PtreeWhileStatement is just a NonLeaf with a tag saying "I am special 
non-leaf: I am while-statement". Also PtreeWhileStatement redefines
What(), so that type querrying is possible
( Ptree* p; ... if (p->What()==...) { ... } ). Also PtreeWhileStatement 
redefines Translate(), so that Walker::TranslateWhile() is called.

If you remove PtreeWhileStatement:

   * parser will no longer compile, because it creates
     PtreeWhileStatement non-leaf after having parsed "while(){}";
     but say you change PtreeWhileStatement into NonLeaf to make
     parser compile; then...

   * elaborator may compile, but will no longer work, because
     p->What() will give value indicating generic non-leaf,
     not while-statement. Perhaps even elaborator will not compile,
     if for some reason it downcasts NonLeaf to PtreeWhileStatement

   * code using walkers will no longer work, because p->Translate(w)
     will dispatch to w->Translate(Ptree*), not
     w->Translate(PtreeWhileStatement)

>> Perhaps you are looking at Node<> through the existing solution from
>> Synopsis. With Node<> API *no* AST is *built*. See the code example 
>> that I posted --- the only tree in memory is Ptree tree.
> 
> 
> yes, I noticed the difference. I just don't understand the rationale
> for this, see above.
> 
> ...

As I see it:

(1) You can hide Cdr/Car from the users of high-level iface,
     yet still make them available in low-level iface.

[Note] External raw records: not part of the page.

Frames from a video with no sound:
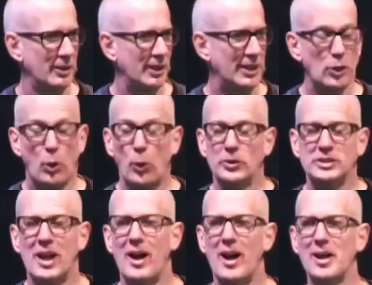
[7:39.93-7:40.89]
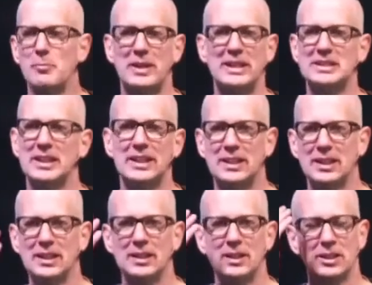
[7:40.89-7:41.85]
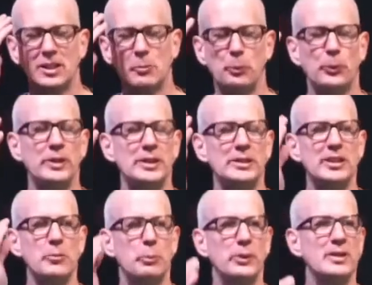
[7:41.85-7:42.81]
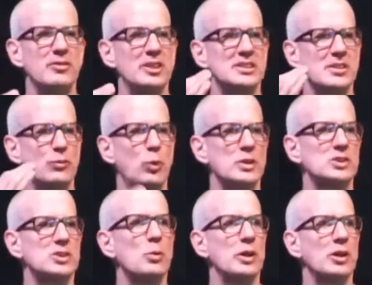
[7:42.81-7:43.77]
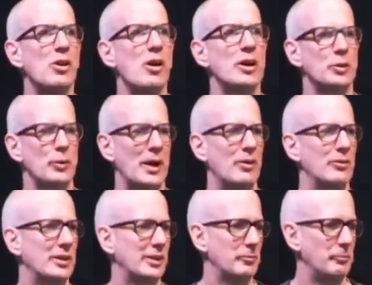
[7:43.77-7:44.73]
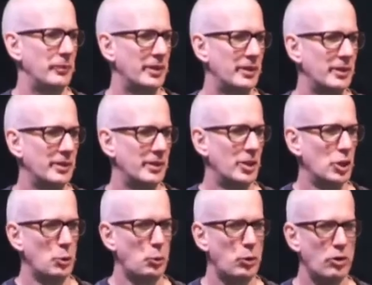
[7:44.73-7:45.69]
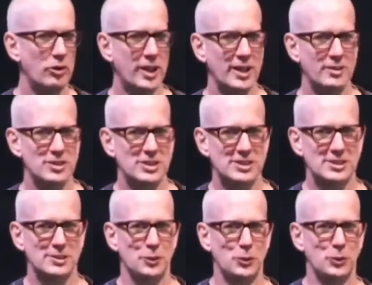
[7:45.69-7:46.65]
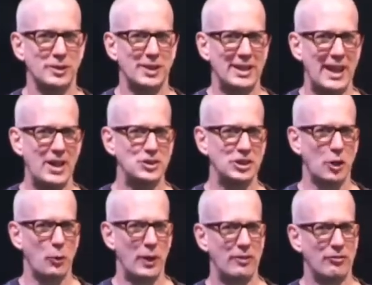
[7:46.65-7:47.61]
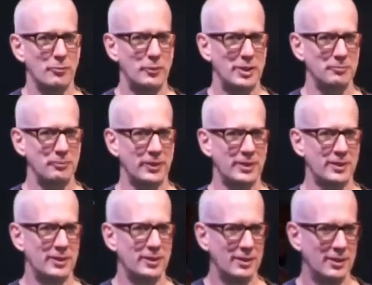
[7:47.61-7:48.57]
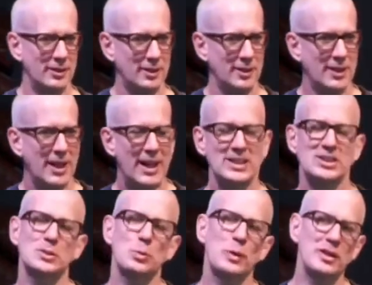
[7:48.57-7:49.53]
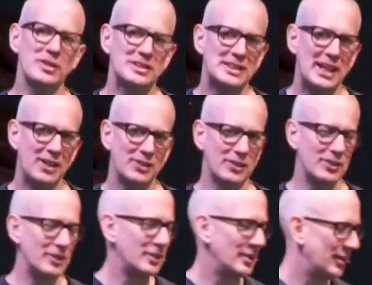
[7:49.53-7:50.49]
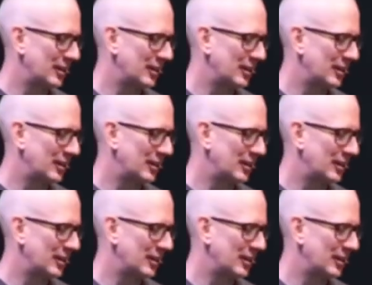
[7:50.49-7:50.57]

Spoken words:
And the whole time he's like completely oblivious of what's going on around him. We're all kind of just slowly edging away from him. I swear the teller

(2) The boundary of high-level and low-level API is an additional
     level of indirection that makes it easier to tinker with things
     on one side without affecting things on the other (e.g. making
     high-level iface more typesafe without touching Ptrees or
     changing topologies of Ptrees, without affecting clients of
     high-level iface).

(3) It is non-intrusive wrt. the legacy code (parser, elaborator,
     translator).

> I'm sorry if this thread sounds confusing and doesn't seem to lead
> anywhere. At this point it just reflects my lack of understanding of
> the current design (i.e. either the presence of the PTree class hierarchy
> or the absence of a corresponding high-level API).

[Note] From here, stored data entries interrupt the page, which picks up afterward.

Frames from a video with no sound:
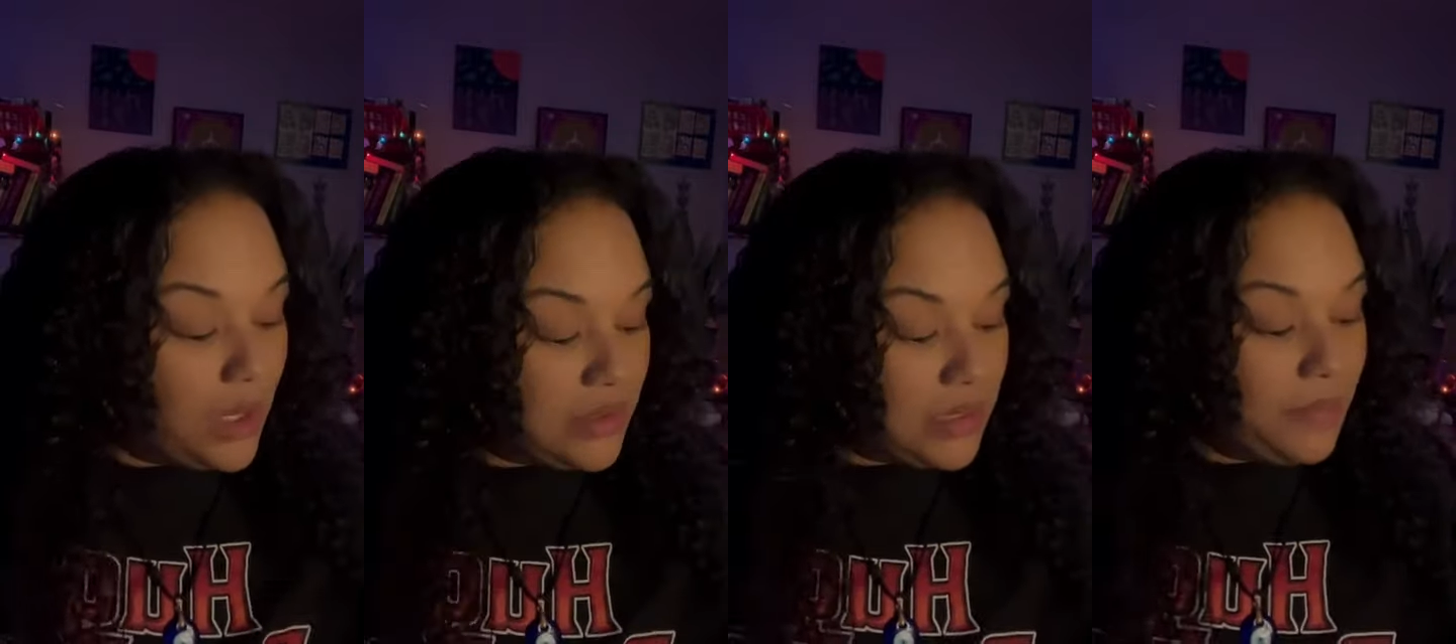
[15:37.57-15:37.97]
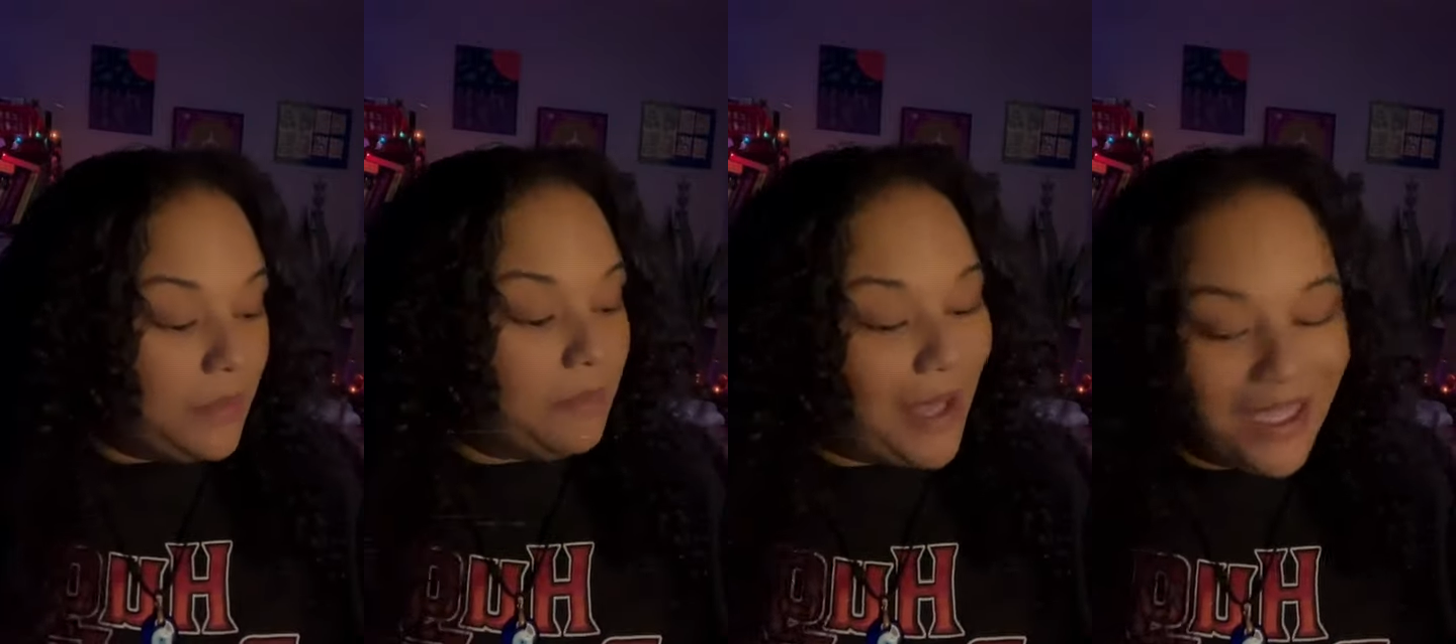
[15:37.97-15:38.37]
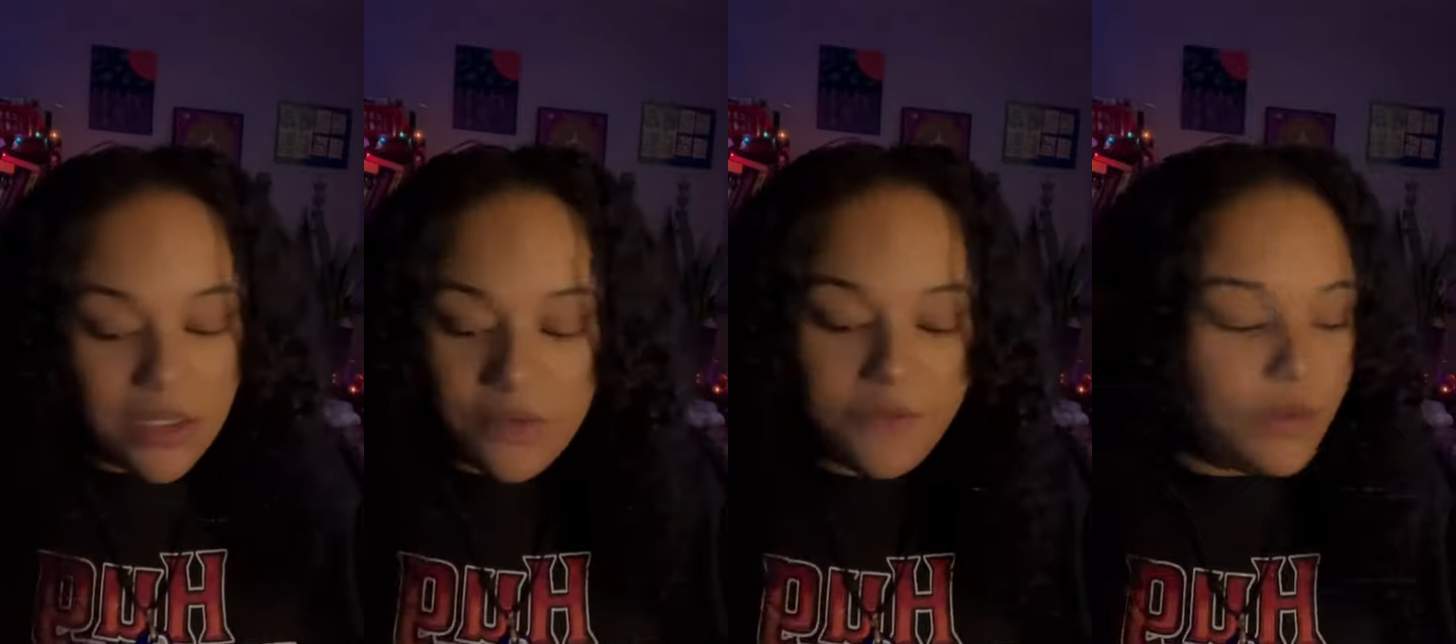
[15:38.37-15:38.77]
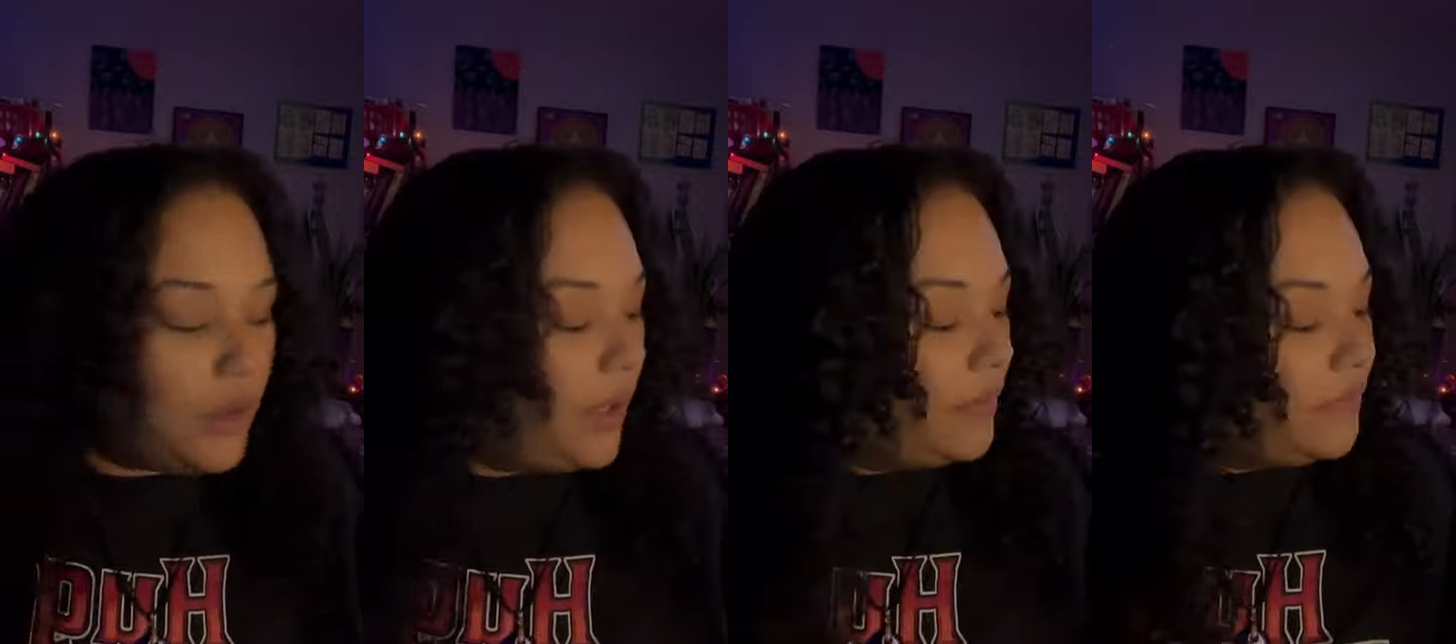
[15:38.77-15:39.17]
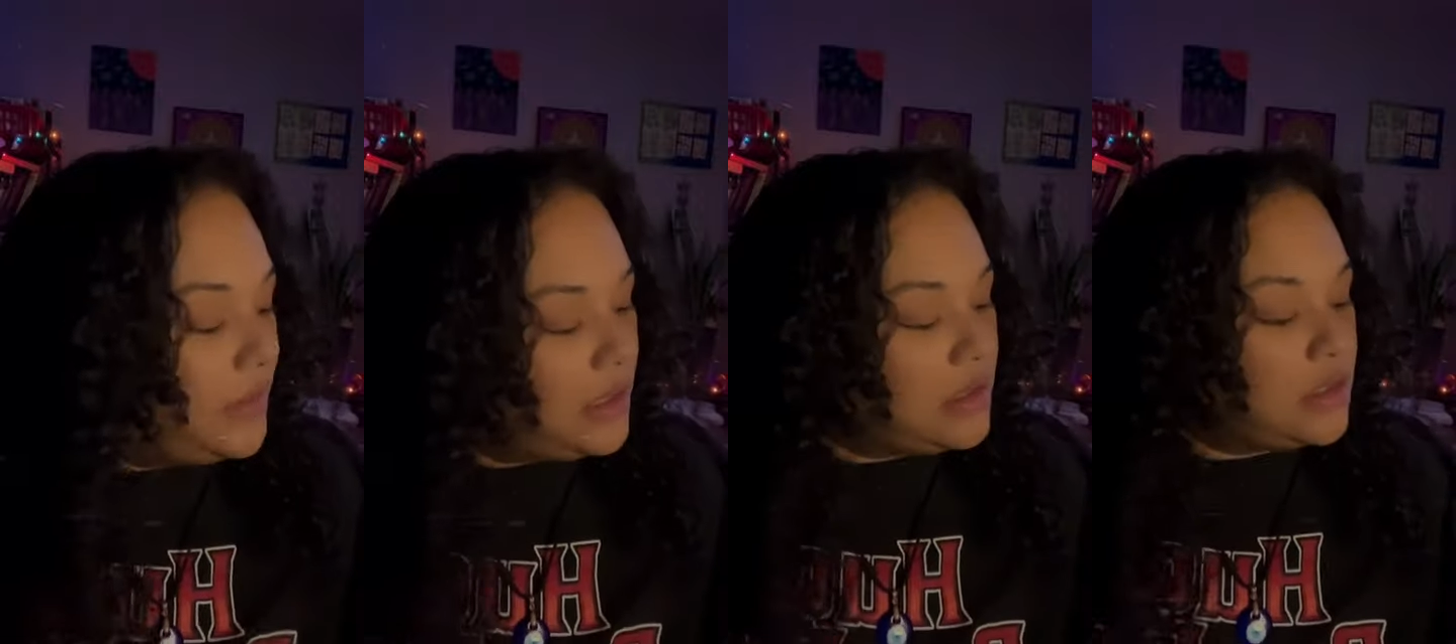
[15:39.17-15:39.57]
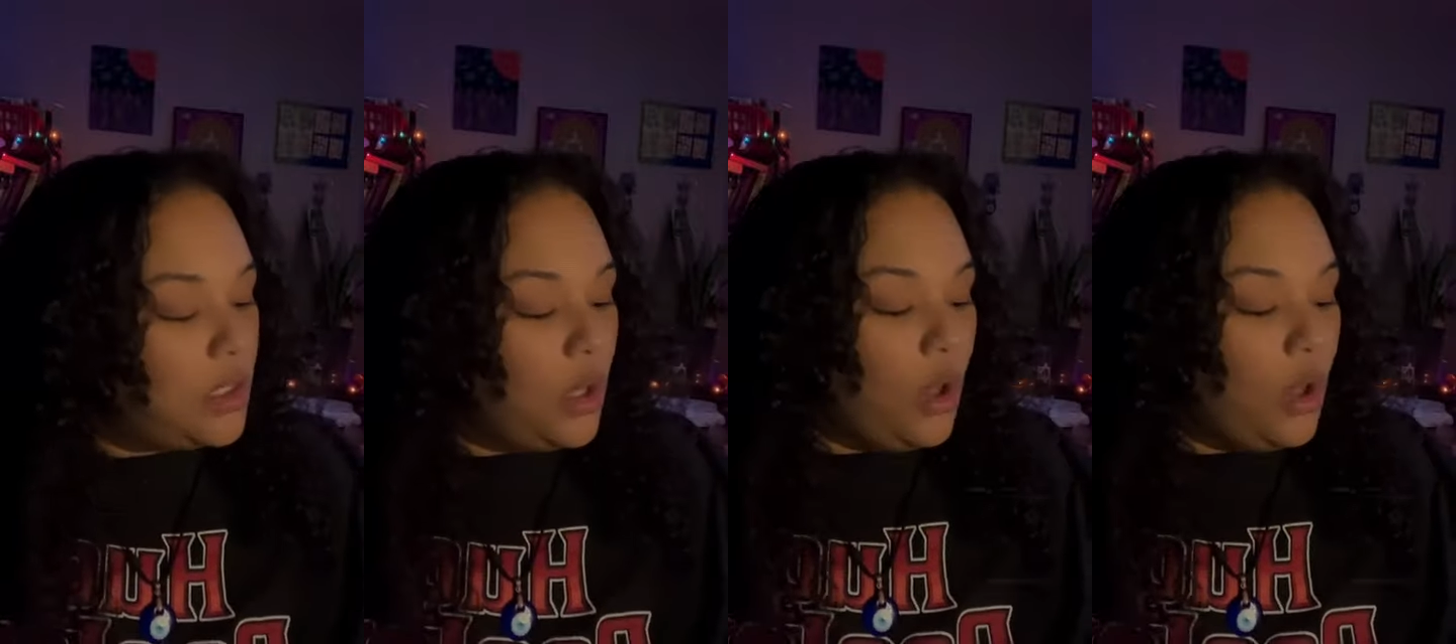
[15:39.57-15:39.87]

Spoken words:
want to be mindful of this,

Let me try to recap what I learnt about OpenC++ AST.

Imagine, that we have just this simple AST structure:

struct Ptree
{
     virtual int What() = 0;
};

struct Leaf : public Ptree
{
     char* text;
     int length;
}

struct NonLeaf : public Ptree
{
     NonLeaf(int what, Ptree* l, Ptree* r)
       : what_(what), l_(l), r_(r)
     {}
     virtual int What() { return what_; }
     int what_;
     Ptree* l_;
     Ptree* r_;
};

You create representation of "while (COND) BODY" say like this:

Ptree* parseStmt()
{
     ...
     // it's while
     return new NonLeaf(WHILE_C, cond, new NonLeaf(0, body, NULL))
     ...
}

where WHILE_C is enum or constant.

Now imagine that you encode 'what_' attribute in the dynamic type of an 
object. For that purpose you derive classes from NonLeaf that
have no data, they just redefine What(), e.g.:

struct PtreeWhile : public NonLeaf
{
     PtreeWhile(Ptree* l, Ptree* r) : NonLeaf(l, r) {}
     virtual int What() { return WHILE_C; }
};

[Observe, that you no longer need the first argument in NonLeaf ctor, as
its information is now encoded in the object's type.]

The code for creating while representation now looks like this:

Ptree* parseStmt()
{
     ...
     // it's while
     return new PtreeWhile(cond, new NonLeaf(body, NULL))
     ...        ^^^^^^^^^^           ^^^^^^^
}              specific node        generic node

Now imagine you add visitation by introducing:

class PtreeWhile
{
     ...
     void Translate(Walker* w) { w->TranslateWhile((Ptree*)this); }
     ...
};

Also, you may introduce additional, node-specific data members into
some concrete nodes:

class PtreeClassSpec
{
     ...
     char* encoded_name;
};

This is how Ptree works today.

The concrete types of Ptree nodes serve mainly as "tags", also they 
allow storing type-specific data members, but generaly all interfaces
use Ptree*.

The "high-level" types are present in the sense that many functions that
take Ptree* in fact always take objects of certain concrete subclass of 
Ptree (so in fact the "working" type of their argument is more concrete 
than Ptree), but this is not enforced by design --- from the compiler's 
point of view those functions take arbitrary Ptree*.

Hope this helps.

It seems to me that we should try to move forward with implementation. I 
don't think we have an agreement about Node<>s usability. However we do 
agree that adding accessors to concrete Ptree nodes will help. (I still 
think that they belong into Node<> wrappers, but anyway, they will be 
helpful no matter where they are put). Why don't we begin with this part?

As for the HEAD --- I did not have time to investigate the failure that 
I get in CF RedHat when building with gc. Perhaps I will be able to
look into it over the weekend.

Best regards
Grzegorz